Ada beberapa alasan mengapa satuan moneter diperlukan dalam valuasi ekonomi SDA dan lingkungan. Tiga alasan utamanya adalah : (1) satuan moneter dapat digunakan untuk menilai tingkat kepedulian seseorang terhadap lingkungan, (2) satuan moneter dari manfaat dan biaya SDA dan lingkungan dapat menjadi pendukung untuk keberpihakan terhadap kualitas lingkungan, dan (3) satuan moneter dapat dijadikan sebagai bahan pembanding secara kuantitatif terhadap beberapa alternatif pilihan dalam memutuskan suatu kebijakan tertentu termasuk pemanfaatan SDA dan lingkungan (Suparmoko dan Suparmoko 2000).
Alasan pertama dapat diartikan sebagai moneterisasi keinginan atau kesediaan seseorang untuk membayar bagi kepentingan lingkungan. Perhitungan ini secara langsung mengekspresikan fakta tentang preferensi lingkungan dari seseorang atau masyarakat. Hal sebaliknya juga pada seseorang atau masyarakat yang merasa kehilangan manfaat lingkungan, maka permasalahannya dapat disebut sebagai keinginan untuk menerima kompensasi kerugian yang diderita. Oleh karena itu berdasarkan alasan pertama tersebut satuan moneter dapat menunjukkan kepedulian yang kuat seseorang atau masyarakat terhadap SDA dan lingkungan.
Alasan kedua berkaitan dengan masalah kelangkaan sumberdaya alam.
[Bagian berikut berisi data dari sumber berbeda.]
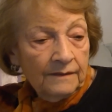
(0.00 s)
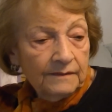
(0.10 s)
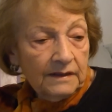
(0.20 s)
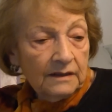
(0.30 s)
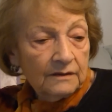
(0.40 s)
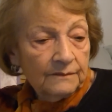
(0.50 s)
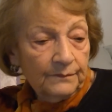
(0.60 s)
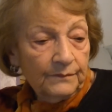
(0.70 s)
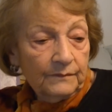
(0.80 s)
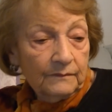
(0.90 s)
It
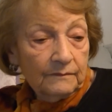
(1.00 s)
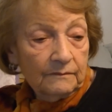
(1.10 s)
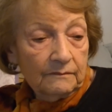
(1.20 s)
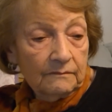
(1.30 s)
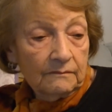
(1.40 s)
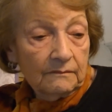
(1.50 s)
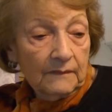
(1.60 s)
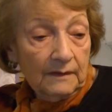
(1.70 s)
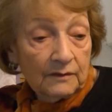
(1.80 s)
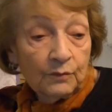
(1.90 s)

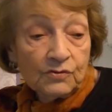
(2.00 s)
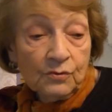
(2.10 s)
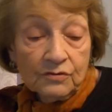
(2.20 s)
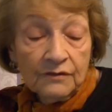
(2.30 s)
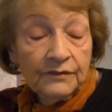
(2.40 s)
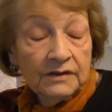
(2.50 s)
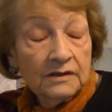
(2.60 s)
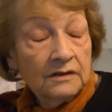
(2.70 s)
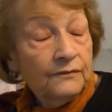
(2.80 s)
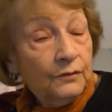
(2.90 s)
was also very
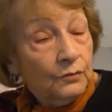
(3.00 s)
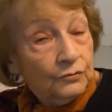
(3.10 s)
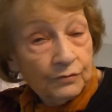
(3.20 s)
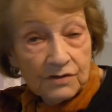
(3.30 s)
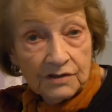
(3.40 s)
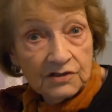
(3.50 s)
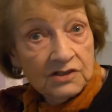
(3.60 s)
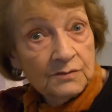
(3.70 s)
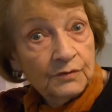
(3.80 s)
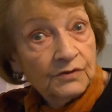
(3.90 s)
difficult with
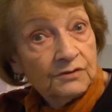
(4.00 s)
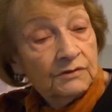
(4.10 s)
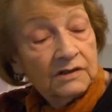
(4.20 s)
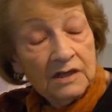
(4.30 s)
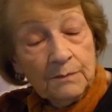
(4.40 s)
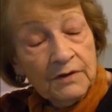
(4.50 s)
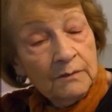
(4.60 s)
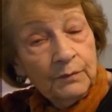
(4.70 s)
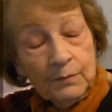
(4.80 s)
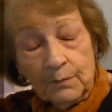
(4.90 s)
Russians because they were raping
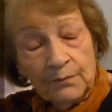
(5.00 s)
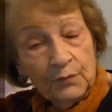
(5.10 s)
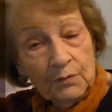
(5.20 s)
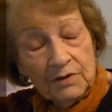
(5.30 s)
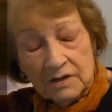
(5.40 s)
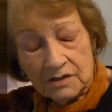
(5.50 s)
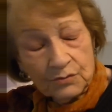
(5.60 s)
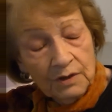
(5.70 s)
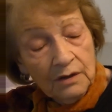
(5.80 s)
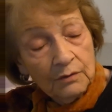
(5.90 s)
women as
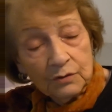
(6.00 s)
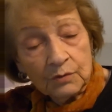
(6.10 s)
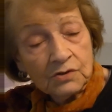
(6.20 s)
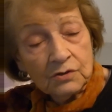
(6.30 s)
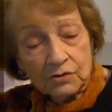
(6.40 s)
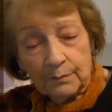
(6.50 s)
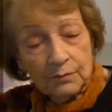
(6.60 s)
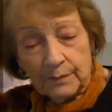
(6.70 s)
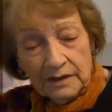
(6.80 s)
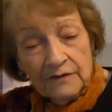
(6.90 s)
well. It was not so,
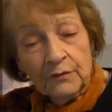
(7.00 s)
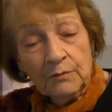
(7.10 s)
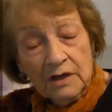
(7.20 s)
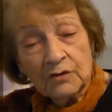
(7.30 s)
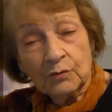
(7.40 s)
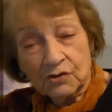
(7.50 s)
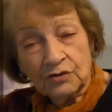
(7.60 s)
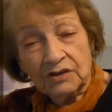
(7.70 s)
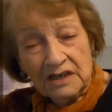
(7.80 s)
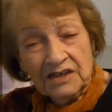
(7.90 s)
believe me, it was
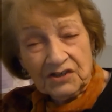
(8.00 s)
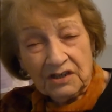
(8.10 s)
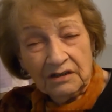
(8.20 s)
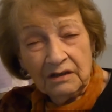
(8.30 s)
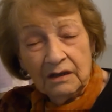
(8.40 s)
not easy.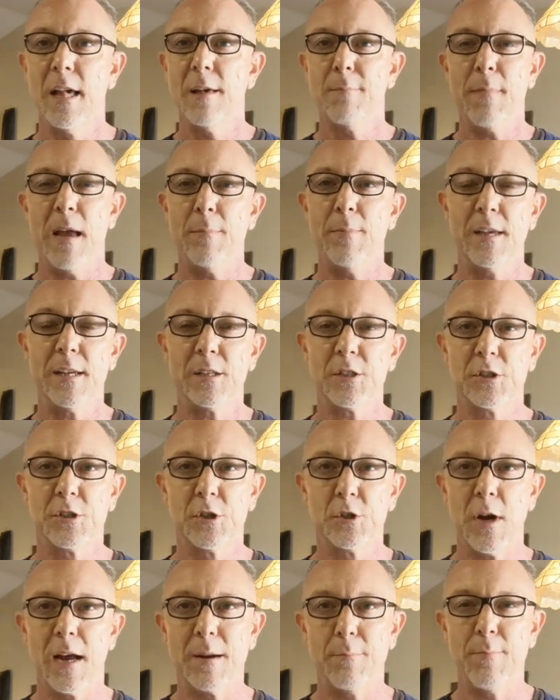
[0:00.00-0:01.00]
Maybe it's to
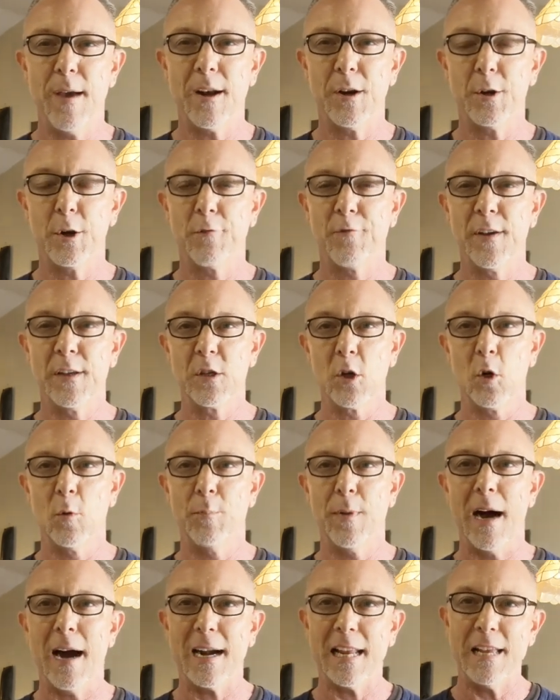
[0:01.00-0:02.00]
try to better your physical
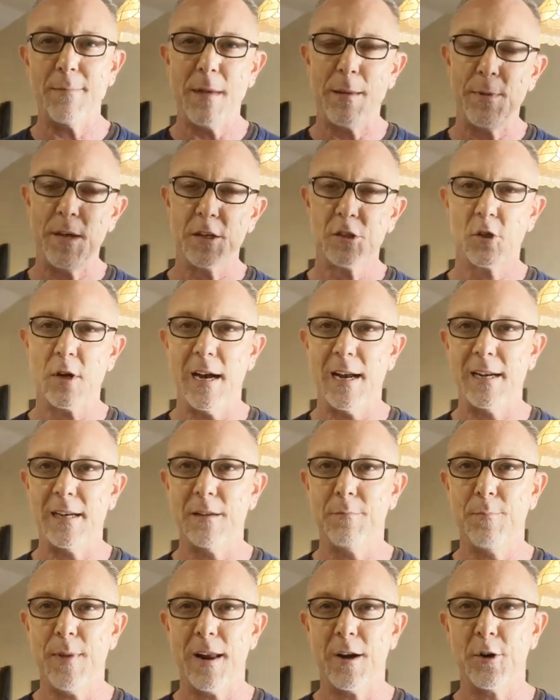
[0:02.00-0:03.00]
body. Maybe it's trying
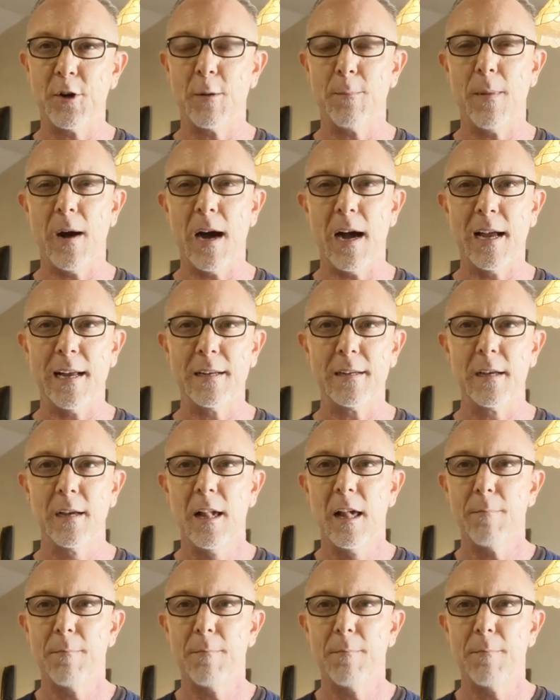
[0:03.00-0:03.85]
to better your mind.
Apabila ada suatu SDA atau jenis spesies tertentu yang menghadapi masalah kelangkaan akibat pembangunan akan dinilai tinggi yang terekspresikan dalam satuan moneter. Kemudian alasan ketiga berkaitan dengan aspek pengambilan keputusan dalam pemanfaatan SDA dan lingkungan dimana satuan moneter dapat digunakan sebagai salah satu indikator pengambilan keputusan.